I’ve got a lot of art at home. Some on the walls in the house, and a lot in my studio space upstairs. At least 95% of it is my own work, possibly more. I like living with my own work on the walls, it gives me a chance to look at it and to think about it. However, that is not to say that I wouldn’t like to have the work of others in the space around me.
I posted a while back about a vague thought I have, to one day make a hugely accurate copy of an original artwork that I really like. How would that be to have around? A Matisse for company, that would be quite strange in my familiar (and fairly small) domestic space.
The context around an artwork has an impact on what we see and think. The white cube type gallery space is an attempt to offer some sort of purity and isolation to the art as we view it. But as a context this sort of immaculate wall space brings a context of its own and a particular sort of serious art world baggage.

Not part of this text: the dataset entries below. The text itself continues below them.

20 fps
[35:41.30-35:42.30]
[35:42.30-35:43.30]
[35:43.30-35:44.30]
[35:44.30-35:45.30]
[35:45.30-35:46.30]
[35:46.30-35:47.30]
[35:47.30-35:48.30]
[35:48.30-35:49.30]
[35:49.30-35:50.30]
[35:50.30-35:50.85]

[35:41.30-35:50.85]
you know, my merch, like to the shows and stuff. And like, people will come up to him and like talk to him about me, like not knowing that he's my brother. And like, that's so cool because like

Numerous artists have played and experimented with artistic and environmental contexts. It is the basic exhibition space for street artists and urban hackers and the likes of Alexy Kondakov have experimented with ripping high art subject matter from its usual location before depositing it in a new and contemporary environment.
Displacement of art and its subsequent relocation is certainly nothing new, Lord Elgin and the British Museum (plus countless others) have excellent examples.

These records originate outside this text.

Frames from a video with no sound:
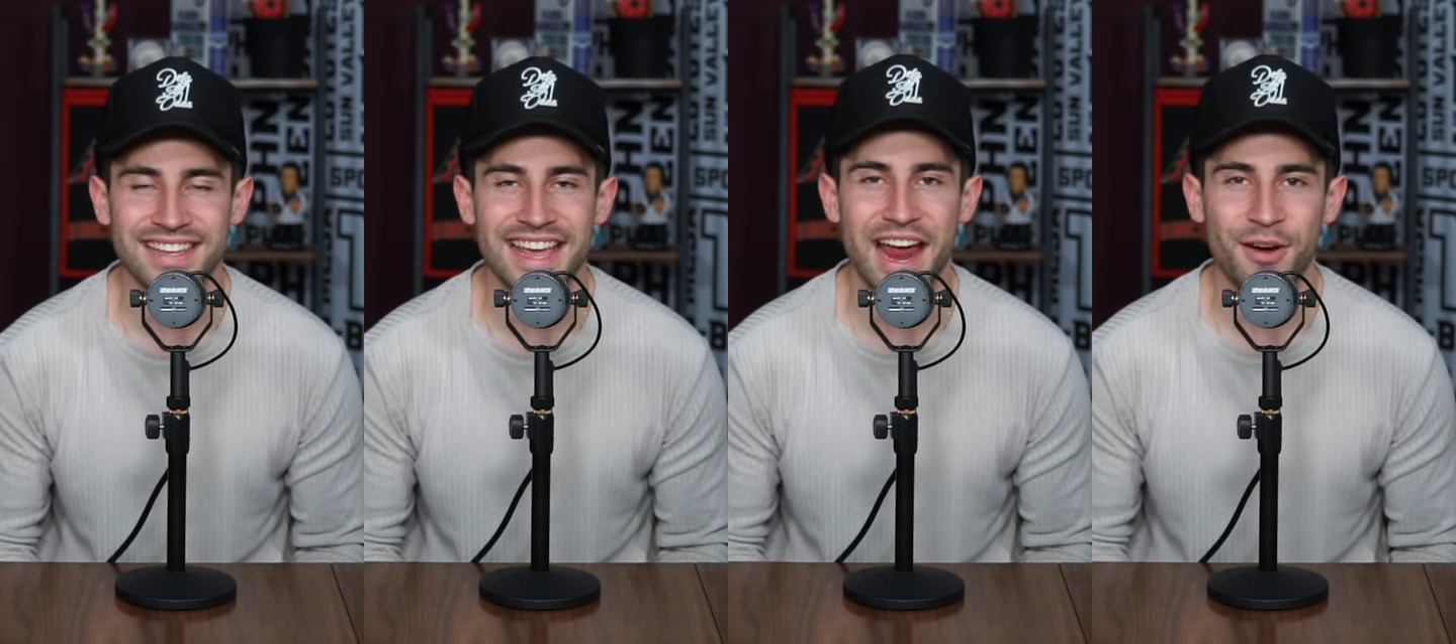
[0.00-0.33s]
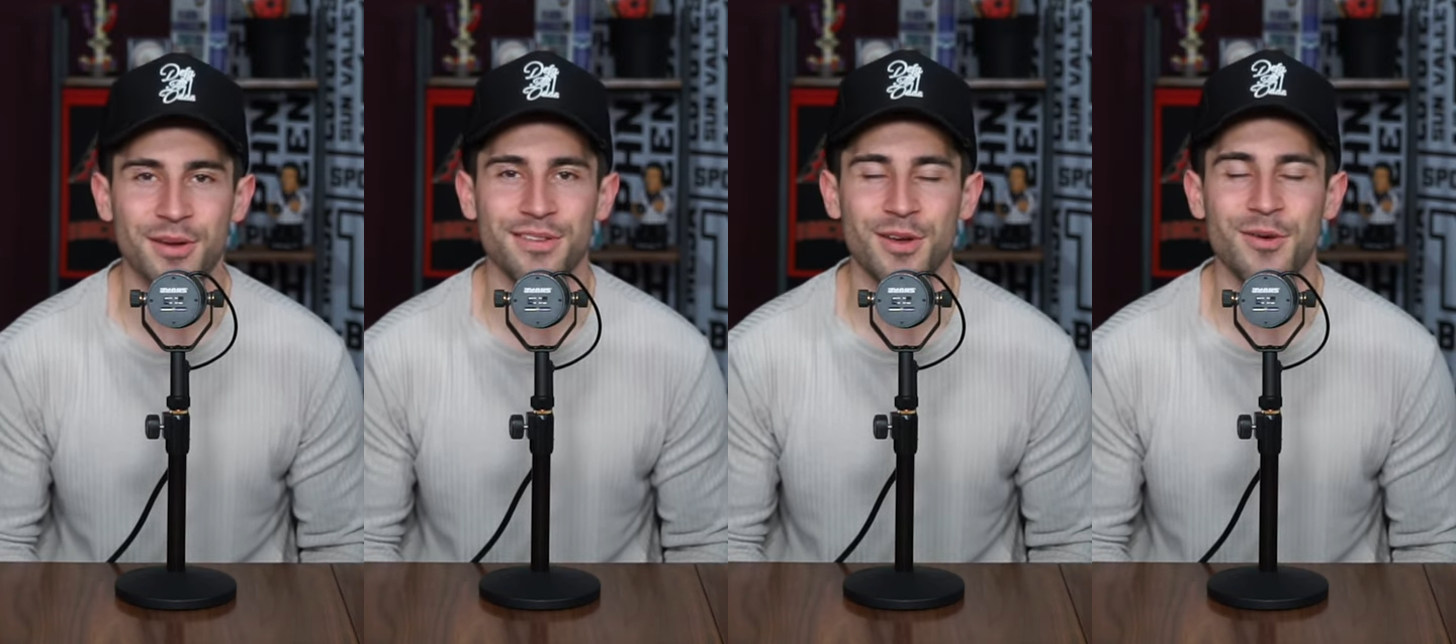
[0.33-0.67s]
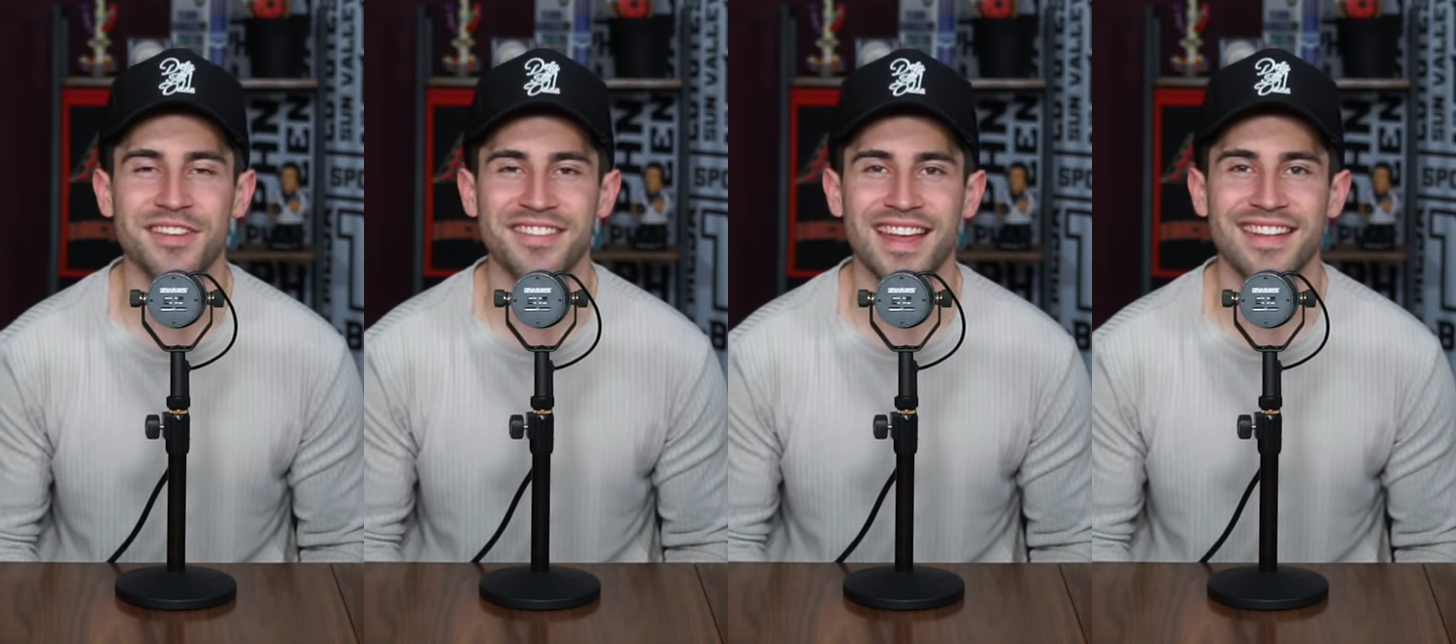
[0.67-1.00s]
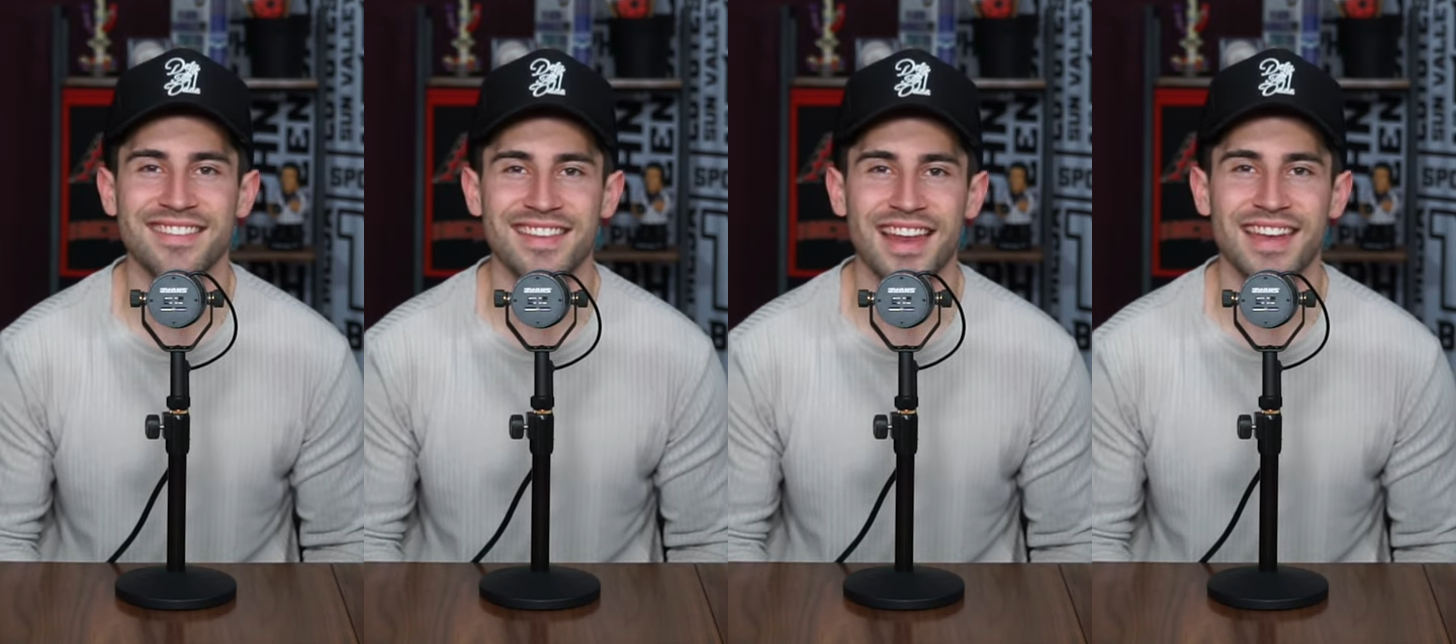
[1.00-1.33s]
The Arizona
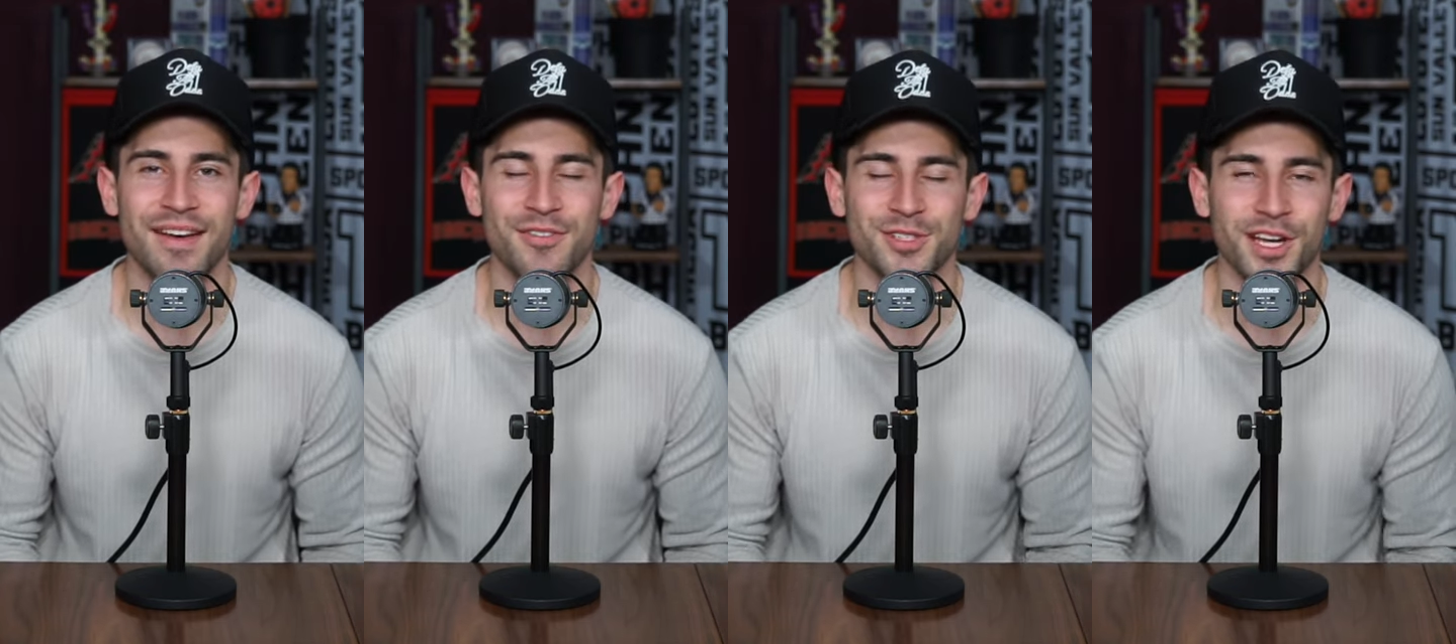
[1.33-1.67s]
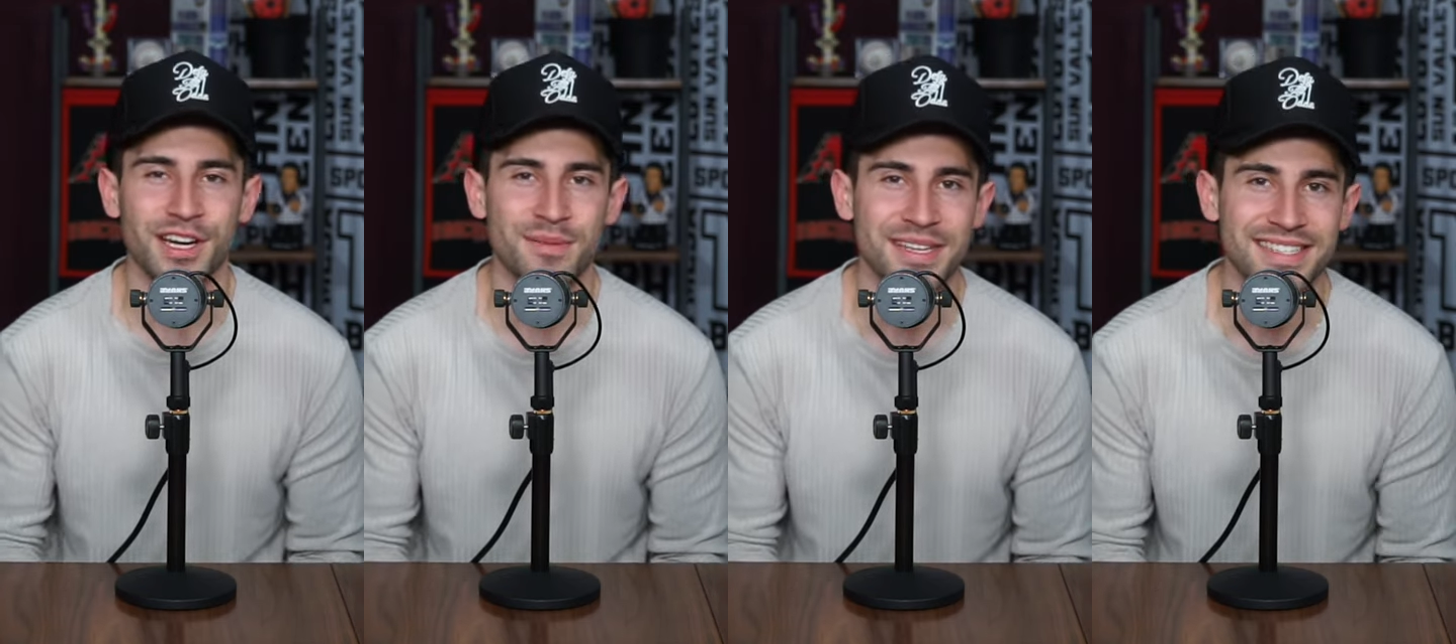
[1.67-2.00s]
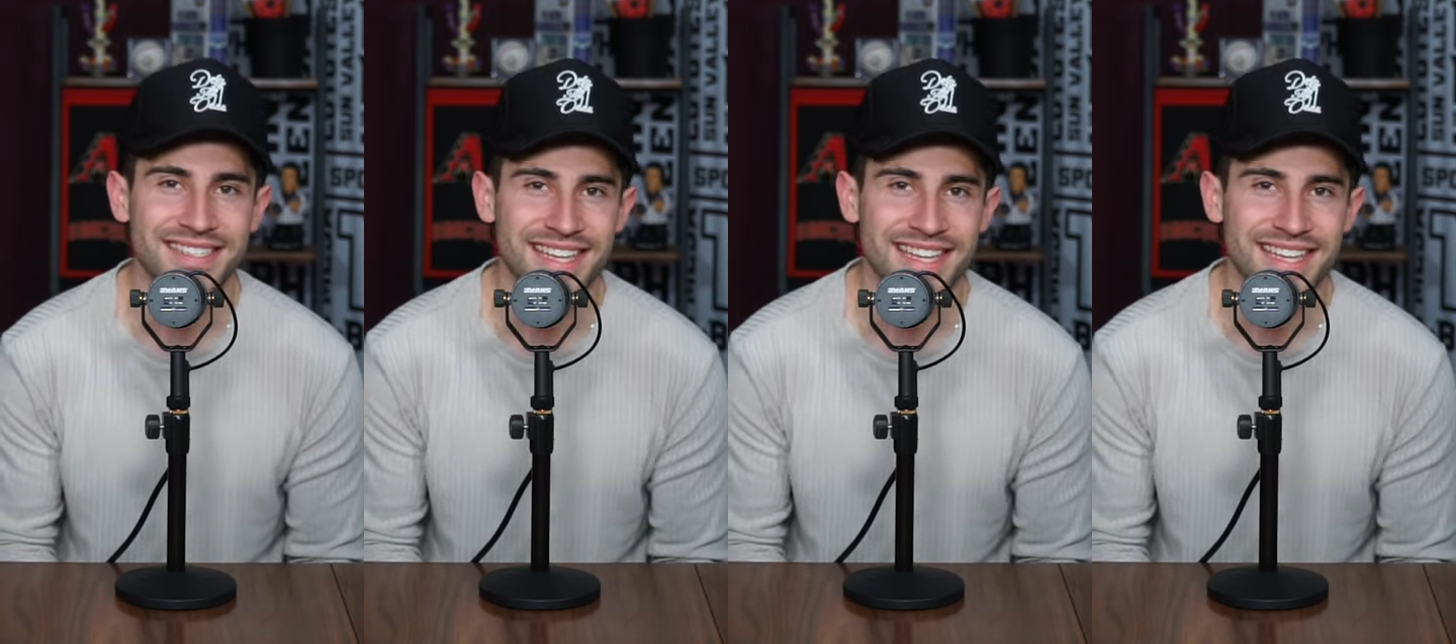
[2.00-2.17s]
State Sun Devils are going to be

But to return to the more domestic environment that I started with. Another artist, responsible for a considerable output of manipulated photographs in this area is Paul Kremer, with his project Great Art in Ugly Rooms. The images are packed with humour as the reverence that is normally given to these famous artworks is torn away as they are deposited in the trashiest, kitsch, chaotic or yes, just plain ugly spaces. What does it change in the artworks? Well, quite a bit in many of the examples….we’re really not used to observing how the Rothko matches the curtains or how the huge gestural work or Franz Kline seems oddly to cope somewhat better against the back wall of a garage.
It is all entertaining stuff, but to can’t help thinking at the back of your mind about how many great works in private collections around the world must do battle with their own domestic interiors. How many are squeezed between a plant and over-sized lamp fitting, lost in a cluttered kitchen, or indeed become forgotten and left against a wall in the garage?